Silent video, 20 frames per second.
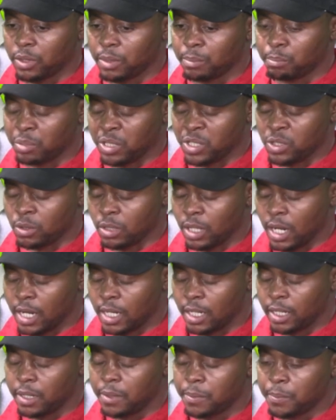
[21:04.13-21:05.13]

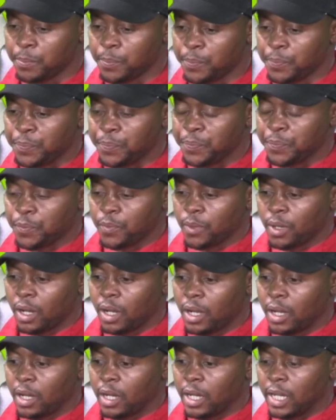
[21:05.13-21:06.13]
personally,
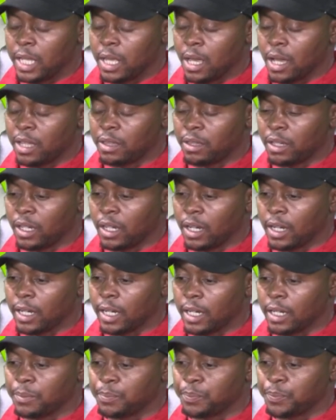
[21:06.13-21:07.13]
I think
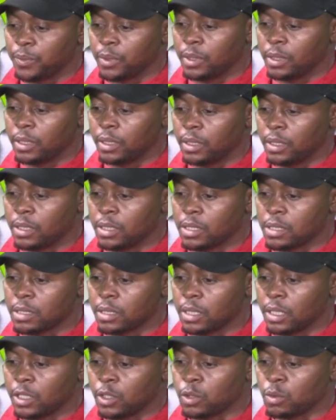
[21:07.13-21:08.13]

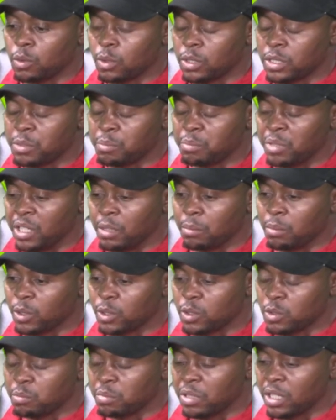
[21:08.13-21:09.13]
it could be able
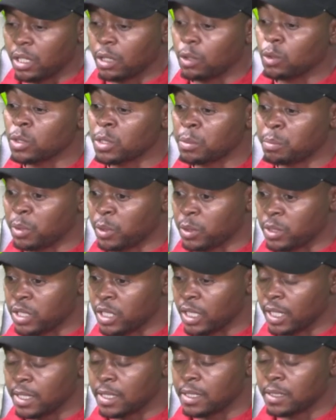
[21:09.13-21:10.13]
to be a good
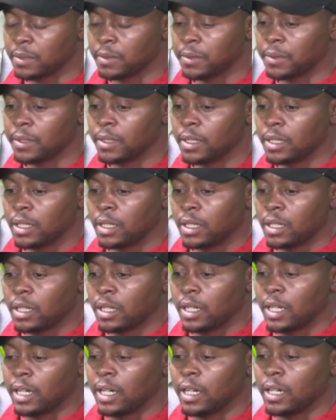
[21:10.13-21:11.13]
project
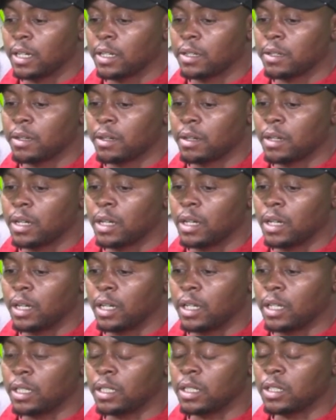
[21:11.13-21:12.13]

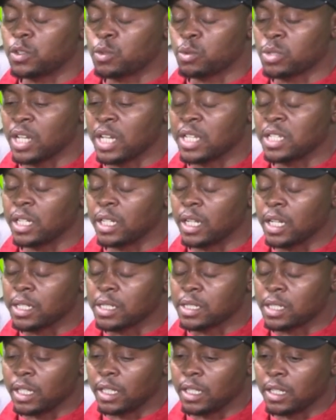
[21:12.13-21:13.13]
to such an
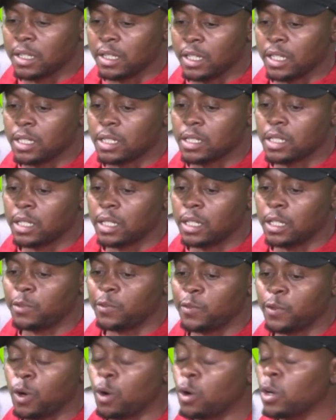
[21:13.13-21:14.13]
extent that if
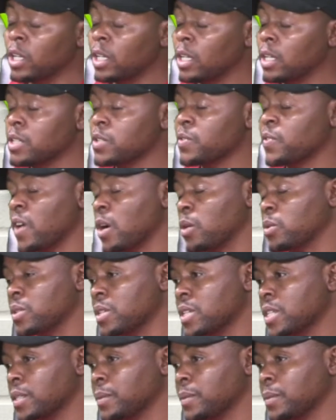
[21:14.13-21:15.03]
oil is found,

______

= TASK REQUIREMENTS =
Could you retype the whole listing word for word, minus its pictures?

= PROBLEM SOLUTION =
Silent video, 20 frames per second.
[21:04.13-21:05.13]

[21:05.13-21:06.13]
personally,
[21:06.13-21:07.13]
I think
[21:07.13-21:08.13]

[21:08.13-21:09.13]
it could be able
[21:09.13-21:10.13]
to be a good
[21:10.13-21:11.13]
project
[21:11.13-21:12.13]

[21:12.13-21:13.13]
to such an
[21:13.13-21:14.13]
extent that if
[21:14.13-21:15.03]
oil is found,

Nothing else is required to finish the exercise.